Give back exactly the lines spanning from the one containing "[00:08:22.03]" to the final line of the records below, and no others.

• **Saved data entries**
◇ ◇ ◇

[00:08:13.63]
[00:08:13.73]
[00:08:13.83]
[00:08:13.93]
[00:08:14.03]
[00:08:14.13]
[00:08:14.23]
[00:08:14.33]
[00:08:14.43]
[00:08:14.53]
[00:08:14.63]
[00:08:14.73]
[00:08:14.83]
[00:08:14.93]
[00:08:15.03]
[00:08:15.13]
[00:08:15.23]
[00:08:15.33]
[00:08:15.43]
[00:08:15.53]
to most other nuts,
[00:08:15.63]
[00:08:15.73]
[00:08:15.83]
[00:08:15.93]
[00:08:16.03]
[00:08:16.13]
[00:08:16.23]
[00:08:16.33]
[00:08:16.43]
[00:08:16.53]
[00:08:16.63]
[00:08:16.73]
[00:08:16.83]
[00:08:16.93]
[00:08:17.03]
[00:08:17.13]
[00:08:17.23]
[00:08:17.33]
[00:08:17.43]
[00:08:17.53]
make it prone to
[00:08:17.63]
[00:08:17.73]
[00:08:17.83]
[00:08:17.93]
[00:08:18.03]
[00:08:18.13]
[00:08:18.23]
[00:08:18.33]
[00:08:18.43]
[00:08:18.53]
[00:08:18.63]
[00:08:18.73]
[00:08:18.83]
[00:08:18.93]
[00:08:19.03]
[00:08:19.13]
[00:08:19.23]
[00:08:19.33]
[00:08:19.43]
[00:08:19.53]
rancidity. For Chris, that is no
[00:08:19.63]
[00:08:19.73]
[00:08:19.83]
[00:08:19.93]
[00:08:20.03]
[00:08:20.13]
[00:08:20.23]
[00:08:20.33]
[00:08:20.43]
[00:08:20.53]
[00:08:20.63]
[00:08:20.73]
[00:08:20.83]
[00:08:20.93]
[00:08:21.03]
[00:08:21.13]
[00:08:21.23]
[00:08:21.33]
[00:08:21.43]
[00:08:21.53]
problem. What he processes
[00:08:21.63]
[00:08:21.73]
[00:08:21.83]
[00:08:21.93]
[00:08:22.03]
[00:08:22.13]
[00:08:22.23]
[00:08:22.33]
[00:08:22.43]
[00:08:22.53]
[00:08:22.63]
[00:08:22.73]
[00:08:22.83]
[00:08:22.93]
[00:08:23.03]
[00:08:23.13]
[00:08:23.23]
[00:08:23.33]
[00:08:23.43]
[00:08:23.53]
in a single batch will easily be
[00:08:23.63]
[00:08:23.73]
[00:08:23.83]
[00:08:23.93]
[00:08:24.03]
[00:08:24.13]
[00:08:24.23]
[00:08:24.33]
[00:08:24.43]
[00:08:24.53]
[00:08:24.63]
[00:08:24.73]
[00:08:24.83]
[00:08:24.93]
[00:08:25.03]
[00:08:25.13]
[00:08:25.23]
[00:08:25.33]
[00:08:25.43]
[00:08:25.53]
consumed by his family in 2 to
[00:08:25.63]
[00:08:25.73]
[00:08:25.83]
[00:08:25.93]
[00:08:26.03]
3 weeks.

◇ ◇ ◇

• **RESULT FOR THIS EXERCISE**
[00:08:22.03]
[00:08:22.13]
[00:08:22.23]
[00:08:22.33]
[00:08:22.43]
[00:08:22.53]
[00:08:22.63]
[00:08:22.73]
[00:08:22.83]
[00:08:22.93]
[00:08:23.03]
[00:08:23.13]
[00:08:23.23]
[00:08:23.33]
[00:08:23.43]
[00:08:23.53]
in a single batch will easily be
[00:08:23.63]
[00:08:23.73]
[00:08:23.83]
[00:08:23.93]
[00:08:24.03]
[00:08:24.13]
[00:08:24.23]
[00:08:24.33]
[00:08:24.43]
[00:08:24.53]
[00:08:24.63]
[00:08:24.73]
[00:08:24.83]
[00:08:24.93]
[00:08:25.03]
[00:08:25.13]
[00:08:25.23]
[00:08:25.33]
[00:08:25.43]
[00:08:25.53]
consumed by his family in 2 to
[00:08:25.63]
[00:08:25.73]
[00:08:25.83]
[00:08:25.93]
[00:08:26.03]
3 weeks.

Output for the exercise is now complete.